Background

Prostate cancer is the most frequently diagnosed cancer among men worldwide and predominantly affects older adults. Prognosis is mainly based on tumor characteristics at diagnosis (TNM stage, Gleason score), but these factors alone do not adequately predict survival, particularly in older patients with competing comorbidities and frailty. Inflammation-related biomarkers, including C-reactive protein, albumin, neutrophil, lymphocytes, platelets and their composite inflammation scores, have been associated with poorer survival in several cancer types, such as lung, colorectal, breast, and gastrointestinal cancers. However, for prostate cancer, evidence remains scarce and inconsistent, especially in older patients. 

Objectives

This study aims to investigate the prognostic role of inflammation-related biomarkers in older patients with prostate cancer for all-cause mortality.

Methods

We used data from the ELCAPA (ELderly CAncer PAtient) cohort, a prospective, multicenter open cohort including patients aged 70 years and older with solid or hematologic tumors referred for a geriatric assessment prior to cancer treatment in Greater Paris area, France. For the present study, men with prostate cancer were included between 2007 and 2023. Baseline data comprised socio-demographic characteristics, body mass index (BMI), comorbidities, frailty indicators and metastatic status. Cellular inflammation indices (platelet-to-lymphocyte ratio [PLR], neutrophil-to-lymphocyte ratio [NLR], and systemic immune-inflammation index [SII]) and molecular markers (C-reactive protein, and the C-reactive protein/albumin ratio [CAR]) were analyzed as continuous variables and standardized (z-scores) to estimate hazard ratios per 1 standard deviation increase. PLR and NLR were additionally analyzed as categorical variables using predefined literature-based cut-offs (PLR: <150, 150–300, >300; NLR: <3, ≥3). The Glasgow prognostic score (GPS), which is a cumulative inflammation-based cancer-prognostic marker composed of serum elevation of CRP and decrease in albumin concentration, was analyzed as a categorical variable (0,1,2). Associations with mortality were assessed using Cox proportional hazards models adjusted for age, BMI, metastatic status, and comorbidity burden.

Results

Among the ELCAPA cohort, 618 patients with prostate cancer were included (median age: 81 years [IQR: 77–86]). At baseline, 238 patients (75.8%) had a Gleason score ≥7 and 406 patients (65.7%) presented with metastatic disease, mainly bone metastases (N = 355; 57.4%). The median follow-up was 7.4 years (IQR: 2.7–11.7), and 5-year all-cause mortality reached 70%. Higher levels of PLR, NLR, SII, and GPS = 2 were independently associated with overall mortality after adjustment (adjusted HRs for 1 SD increase ranging from 1.25 to 1.31; all p<0.05; adjusted HR of 2.16 [1.52–3.06] for GPS = 2 versus 0). For CAR, associations were stronger in non-metastatic patients (adjusted HR = 4.56 [2.07–10.02]) compared with metastatic patients (adjusted HR = 1.15 [1.03–1.28]). Similarly, for CRP, the association was stronger in non-metastatic patients (adjusted HR = 2.48 [1.54–4.00]) than in metastatic patients (adjusted HR = 1.09 [0.99–1.20]).  

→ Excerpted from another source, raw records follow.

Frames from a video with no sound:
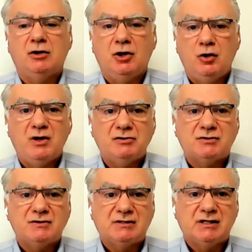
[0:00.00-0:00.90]
low
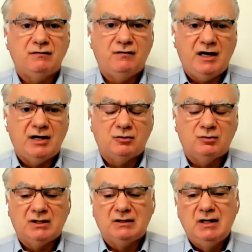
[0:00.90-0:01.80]
interest rate
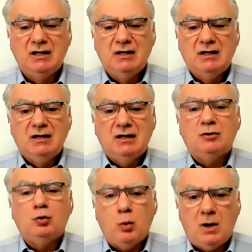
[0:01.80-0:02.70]
environment
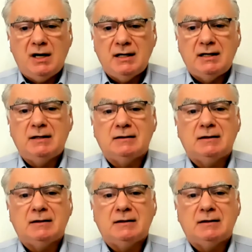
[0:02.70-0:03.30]
and why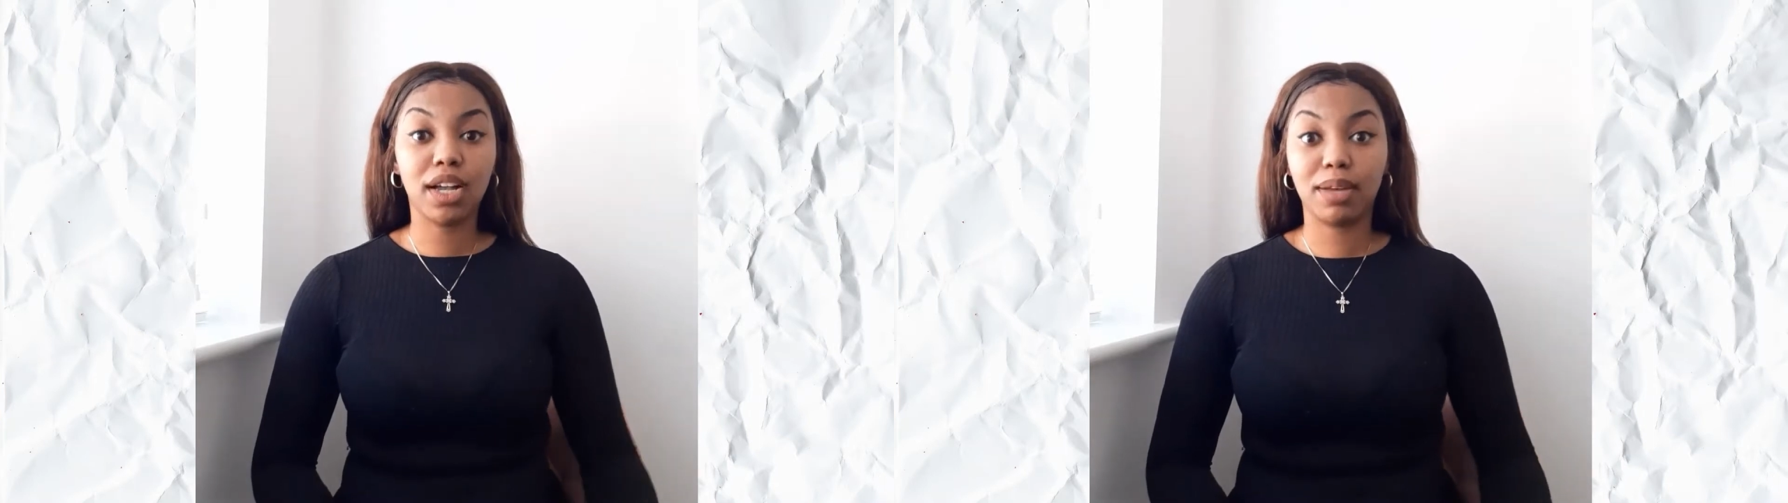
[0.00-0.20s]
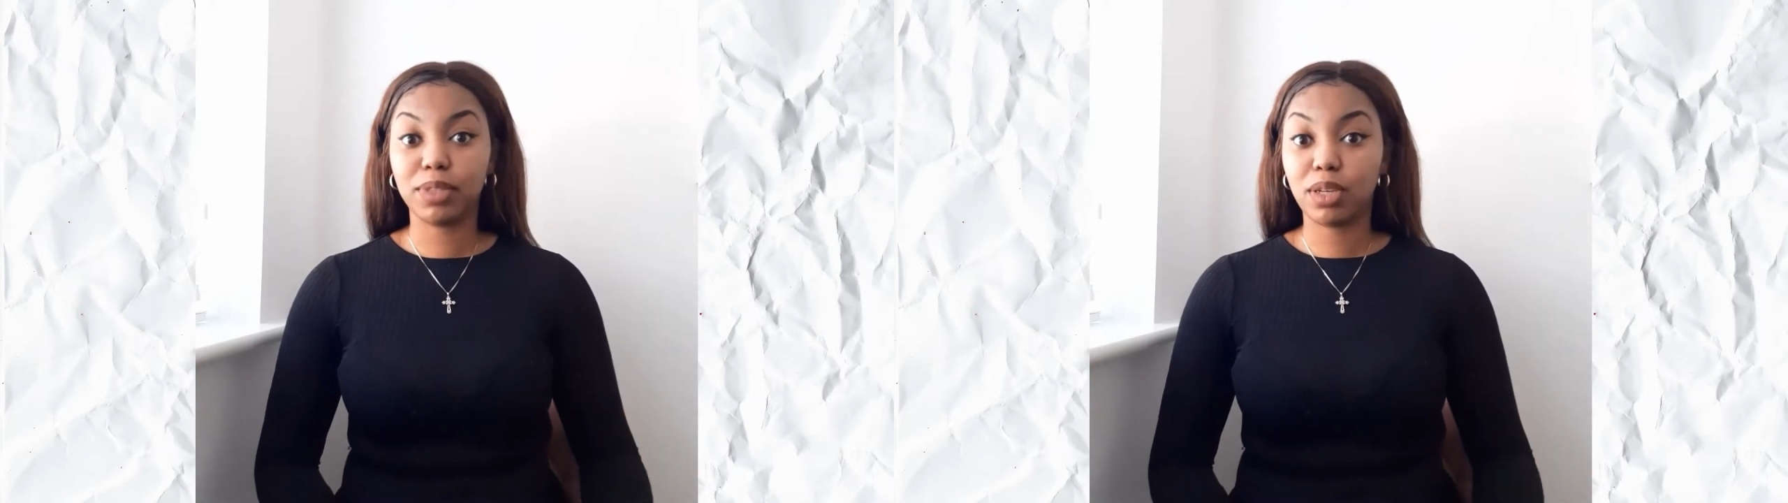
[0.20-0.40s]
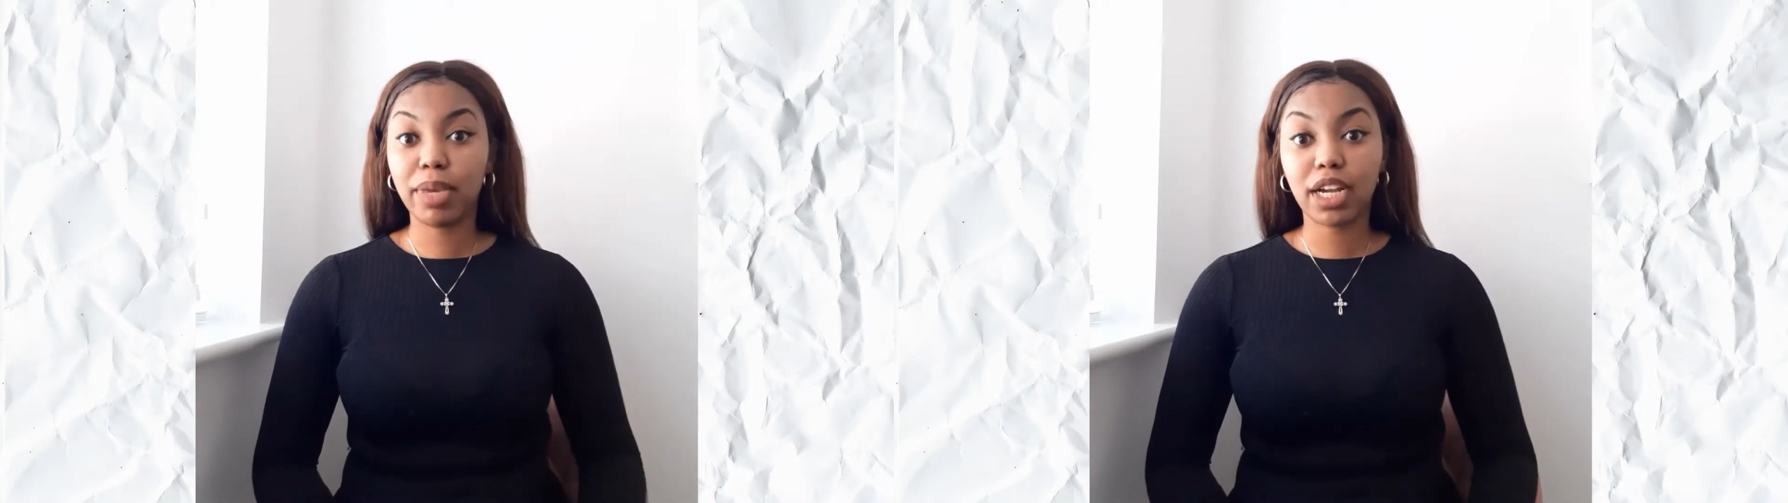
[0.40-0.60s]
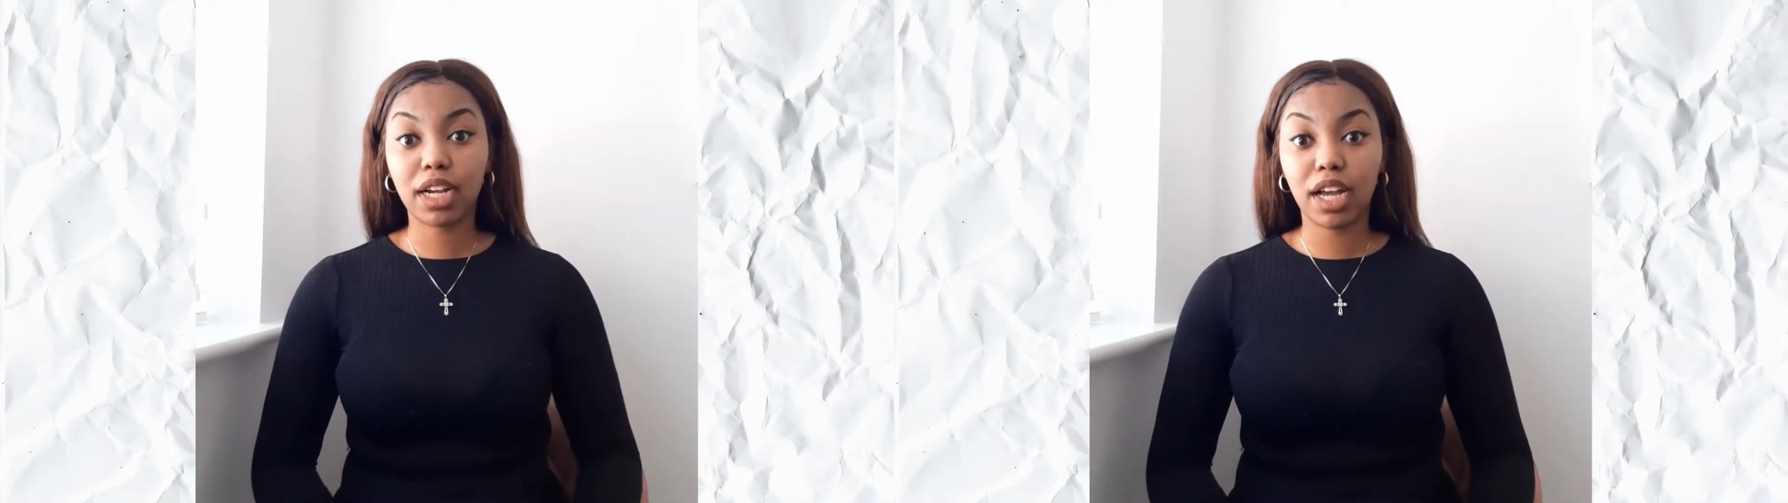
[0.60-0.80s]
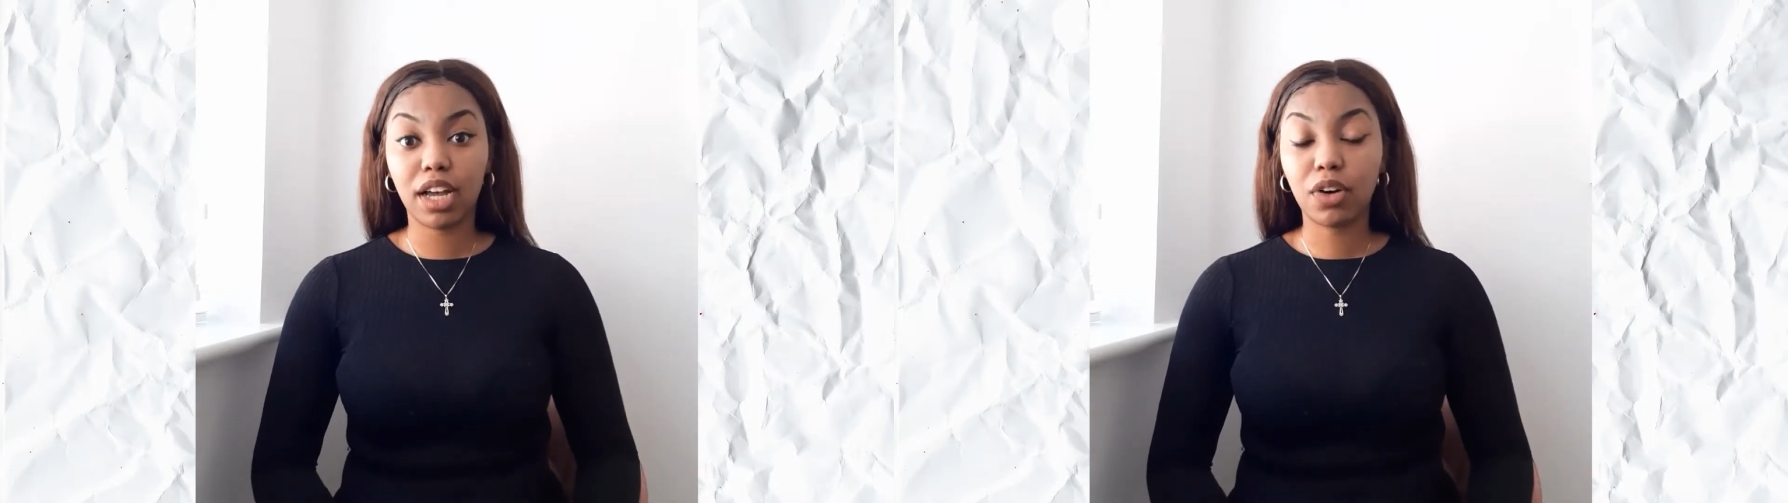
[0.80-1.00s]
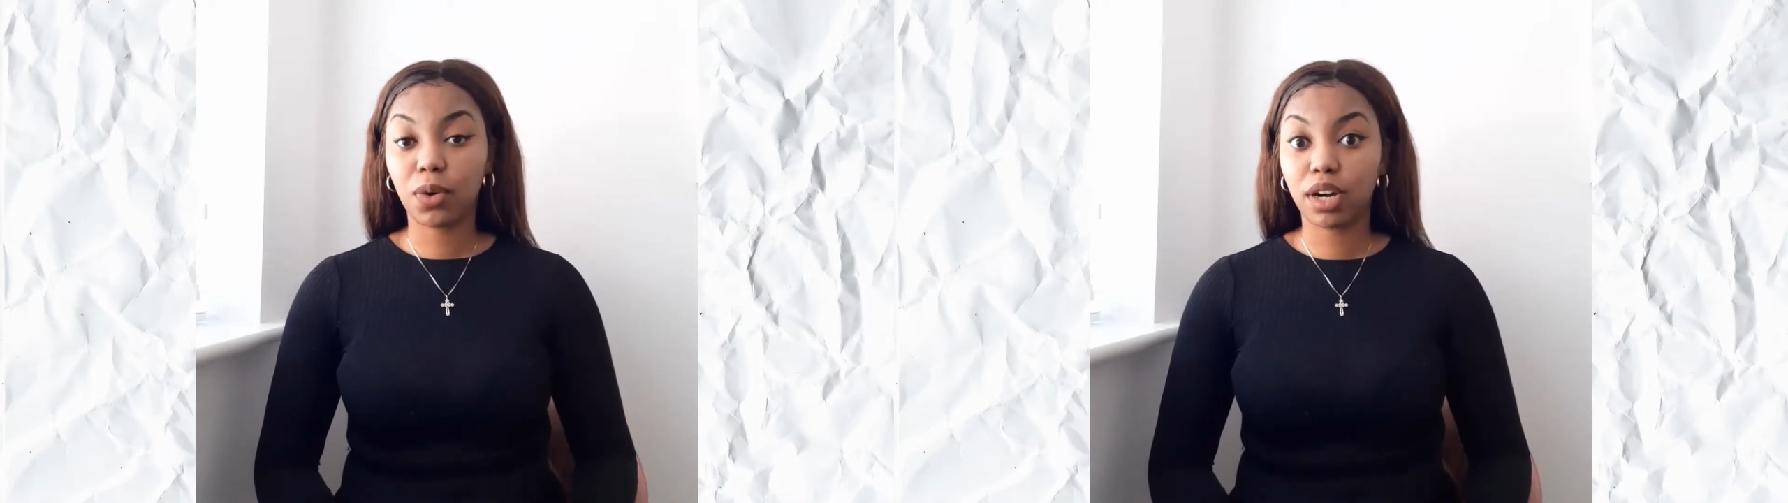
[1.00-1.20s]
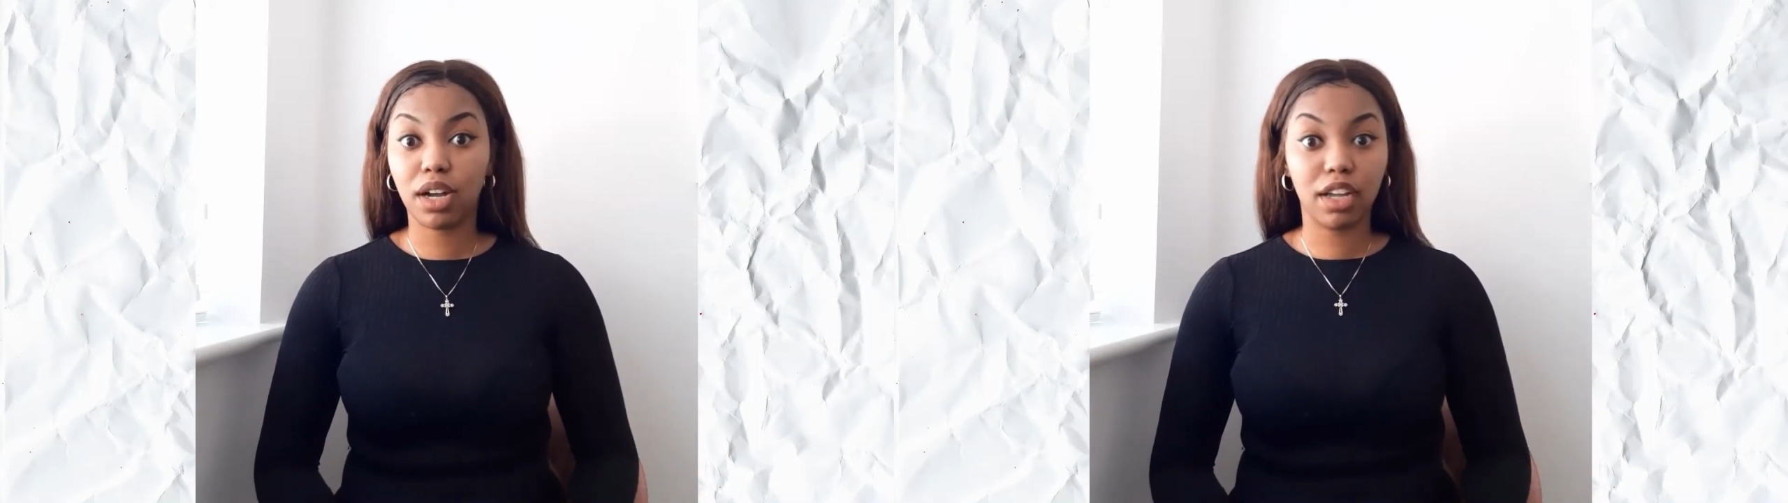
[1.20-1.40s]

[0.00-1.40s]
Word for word: come to America or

Conclusions / Implications

In our cohort, inflammation-related biomarkers were independently associated with mortality in older patients with prostate cancer,after adjustment for age, comorbidity burden, and metastatic status. These markers may improve prognostic stratification beyond conventional clinical characteristics and support more personalized decision-making and follow-up.